### [Problem to solve]
Quote the records in full and leave their pictures out.

### [Data supplied]
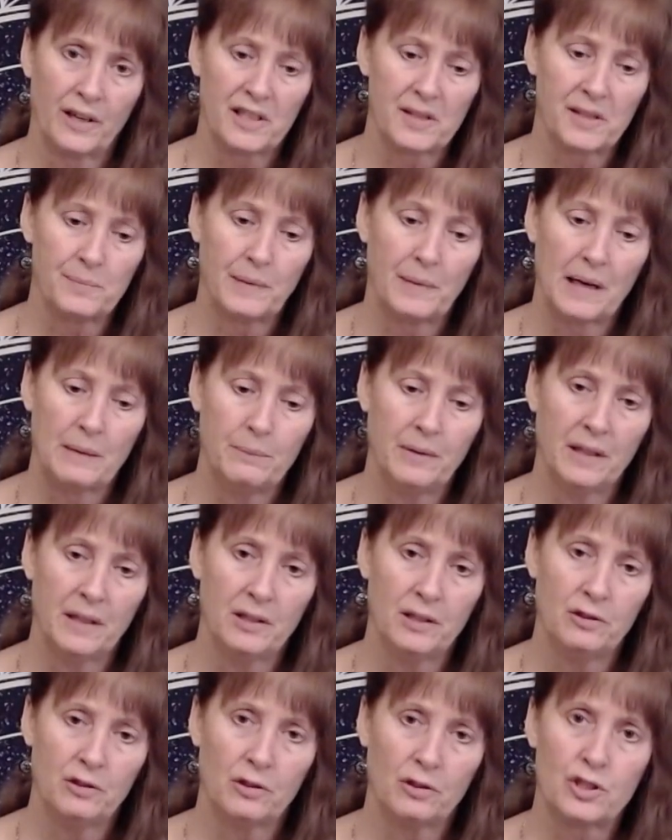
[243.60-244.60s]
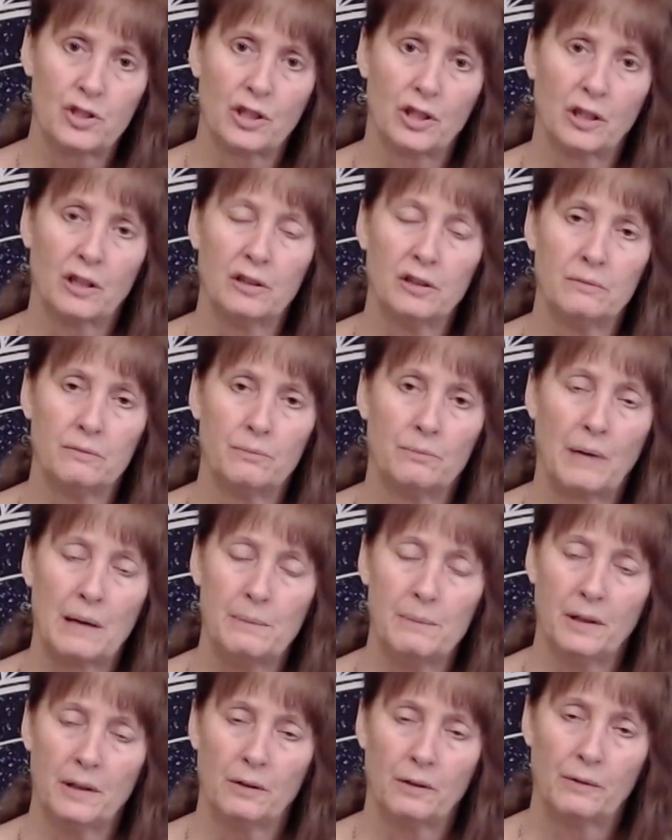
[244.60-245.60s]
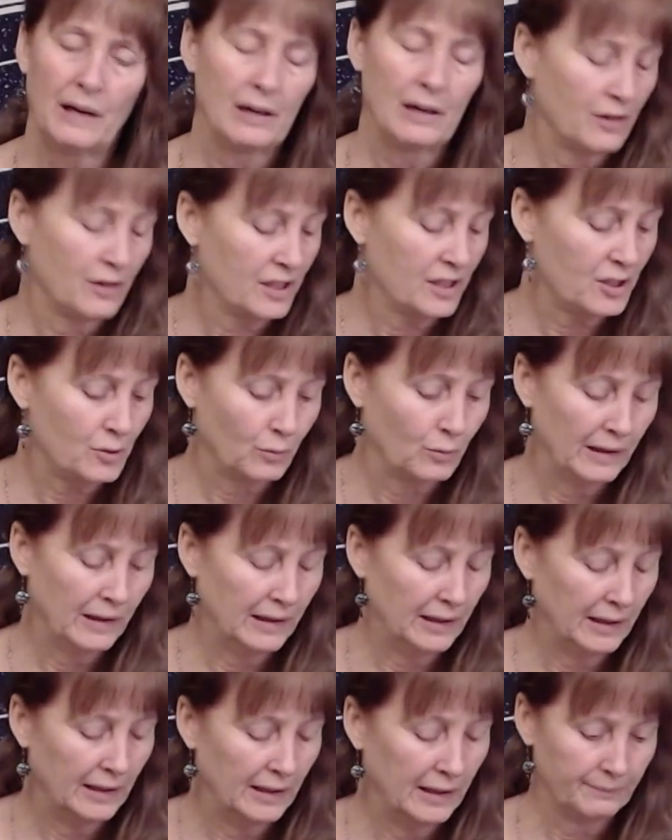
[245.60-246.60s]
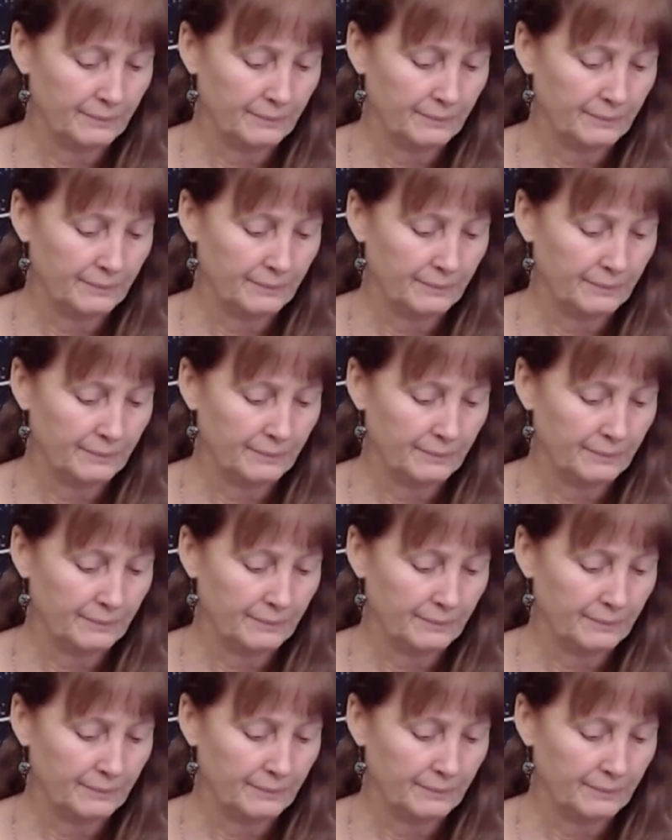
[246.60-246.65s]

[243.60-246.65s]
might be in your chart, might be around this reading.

### [Output of the task]
[243.60-244.60s]
[244.60-245.60s]
[245.60-246.60s]
[246.60-246.65s]

[243.60-246.65s]
might be in your chart, might be around this reading.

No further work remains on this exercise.